If you’re looking for a job in financial services, or in other positions where you have access to client accounts or money, then it’s standard practice to have a credit check before starting work. Credit checking as part of pre-employment checks is about weeding out potential employees who are in a serious financial mess, one severe enough which could tempt them to commit fraud or steal from customers or colleagues. Employers will often ask staff to sign a release, permitting them to run a credit scoring check through one of the big agencies such as Equifax or Experian. But could this process of checking your credit record damage your score even further?

Soft Credit Checks

Credit checks aren’t all the same, and in most cases, employers will run a “soft” credit check.
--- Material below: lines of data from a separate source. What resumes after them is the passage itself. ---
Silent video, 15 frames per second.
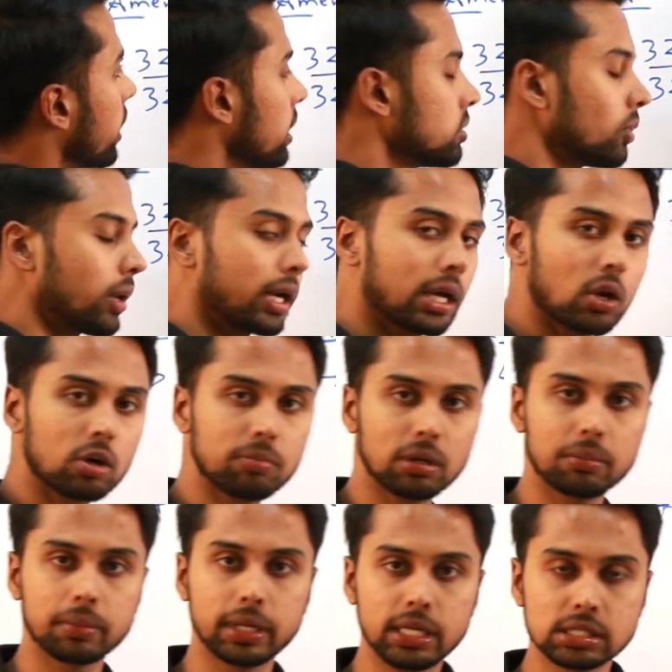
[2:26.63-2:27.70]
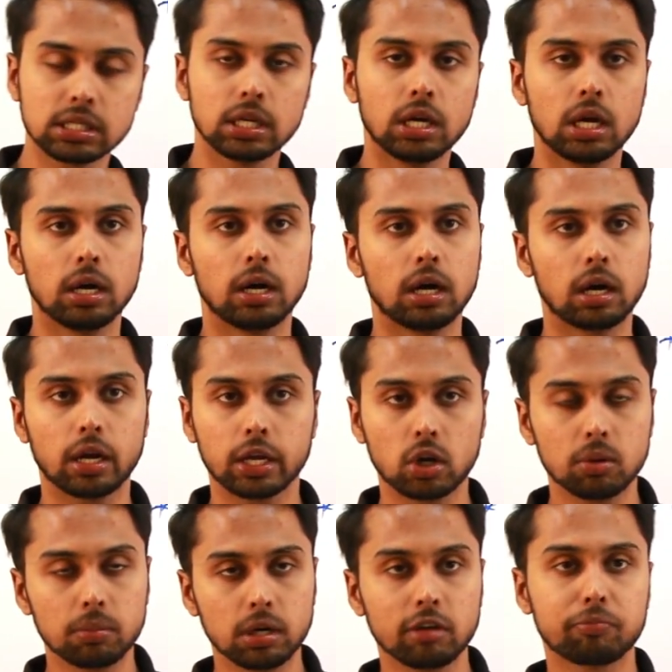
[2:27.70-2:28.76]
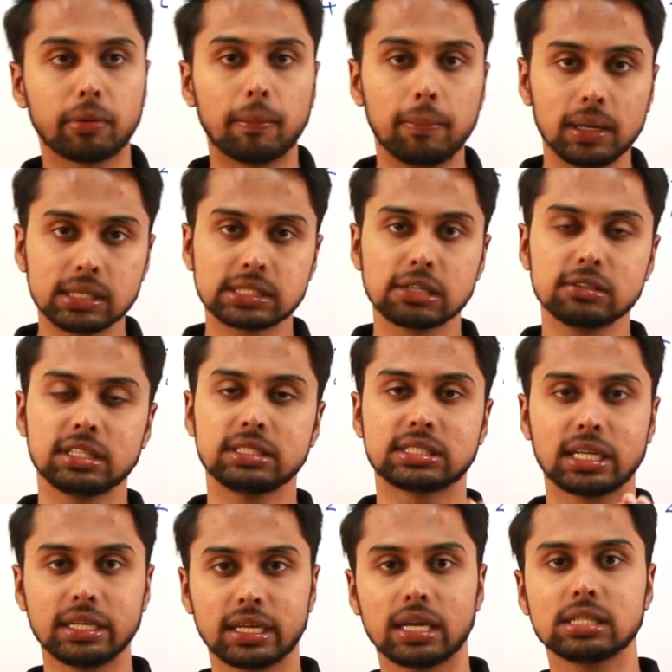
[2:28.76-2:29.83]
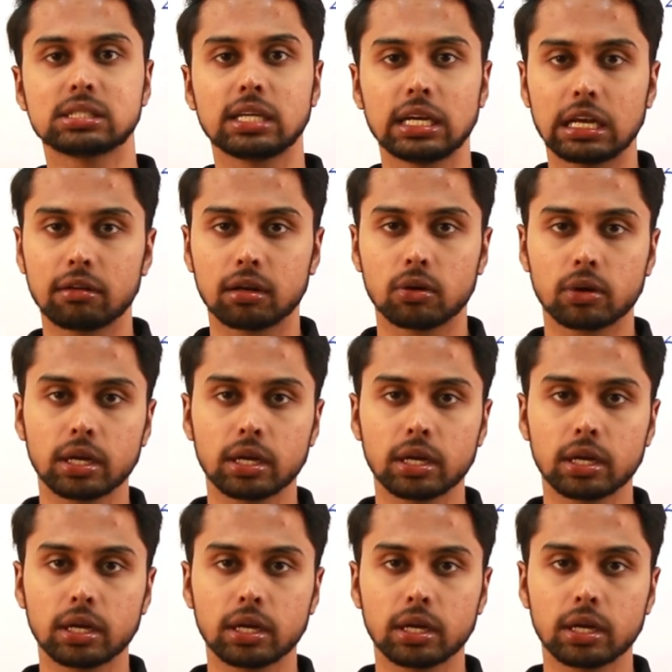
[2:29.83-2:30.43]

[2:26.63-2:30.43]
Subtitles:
Okay. So, recruitment means recruitment of public service at center and state level.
This is a preliminary look at your credit file, which will give basic information to a lender or employer about how much credit you have available, and whether you’re consistently making repayments. It will also show up defaults, missed payments, and any county court judgements which you have had against you. This is the same level of credit check which you can do on yourself by signing up for one of the credit score apps, which tells you your credit score number and gives you hints about the things you could do to improve it. You can check the apps or have as many soft credit checks as you wish, and these won’t affect your credit score. Allowing an employer to check your credit score won’t affect your credit score either.

Hard Credit Checks

The other option is a hard credit check which will appear on your credit record and might affect your credit score. A hard check looks in more depth into your payment history, establishing who you have credit with and how much you are paying back in greater detail. This is the sort of check lenders will run if you are applying to borrow money on a loan agreement or mortgage, and which will leave a “mark” on your credit file. Hard searches if repeated too often will cause issues with your credit score as lenders will assume you are desperately searching for credit and will explore any avenue to get it. If you have been repeatedly turned down for credit, keeping applying can decrease your chances even further as your score declines. Sites which offer services along the lines of pre-assessment to see whether you stand a good chance of securing a loan are soft checks though, not hard checks.

Credit Checks for Employers

Employers really aren’t interested in your personal loan for your car, or who you have your mortgage with. However, if you know your credit score is poor, then look at advice from the credit scoring companies about how to improve it. Keep tabs on available credit and payments, to ensure you are not missing due dates and jeopardising your chances of a great new career in financial services.